Segment Open
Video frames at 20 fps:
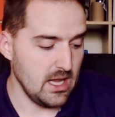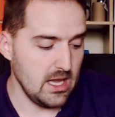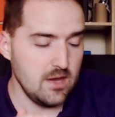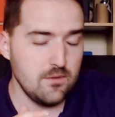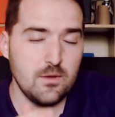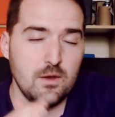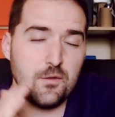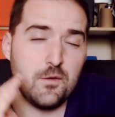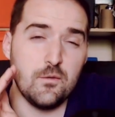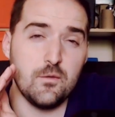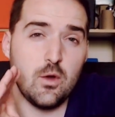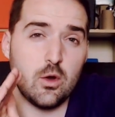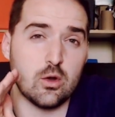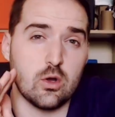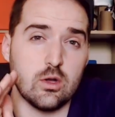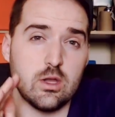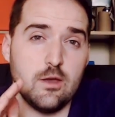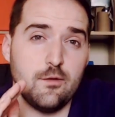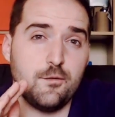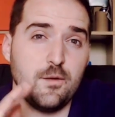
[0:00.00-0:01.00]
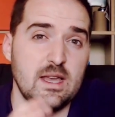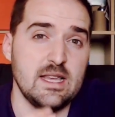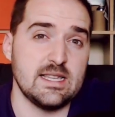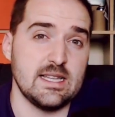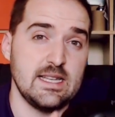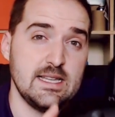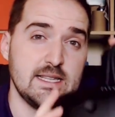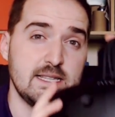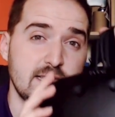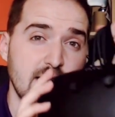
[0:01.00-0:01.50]
even if you've not got your face in
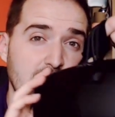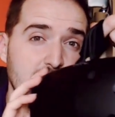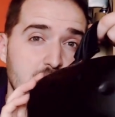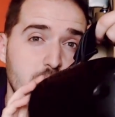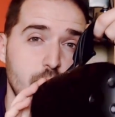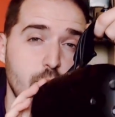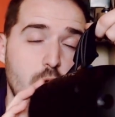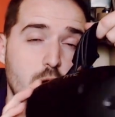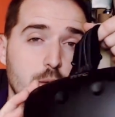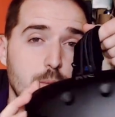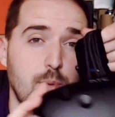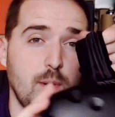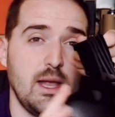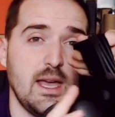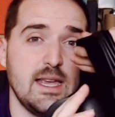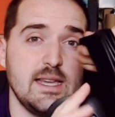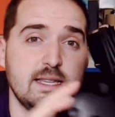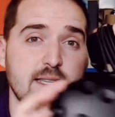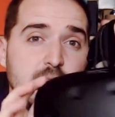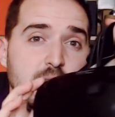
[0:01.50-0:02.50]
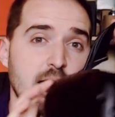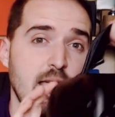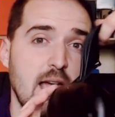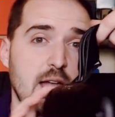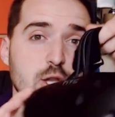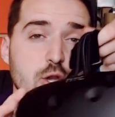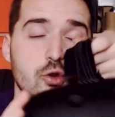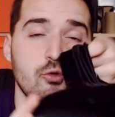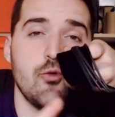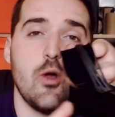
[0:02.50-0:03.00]
exactly the right place
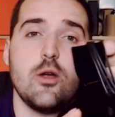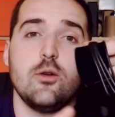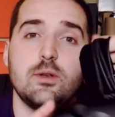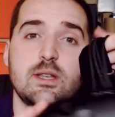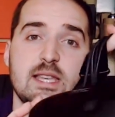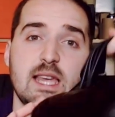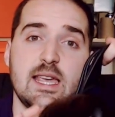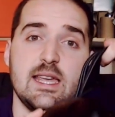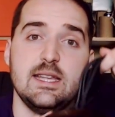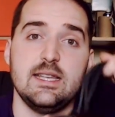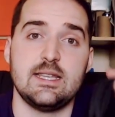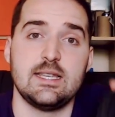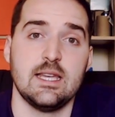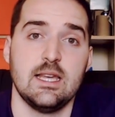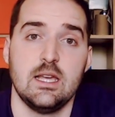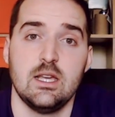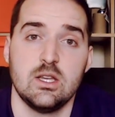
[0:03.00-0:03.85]
and you rotate,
Segment Closed
Without including any picture, reproduce the material above word for word.

Video frames at 20 fps:
[0:00.00-0:01.00]
[0:01.00-0:01.50]
even if you've not got your face in
[0:01.50-0:02.50]
[0:02.50-0:03.00]
exactly the right place
[0:03.00-0:03.85]
and you rotate,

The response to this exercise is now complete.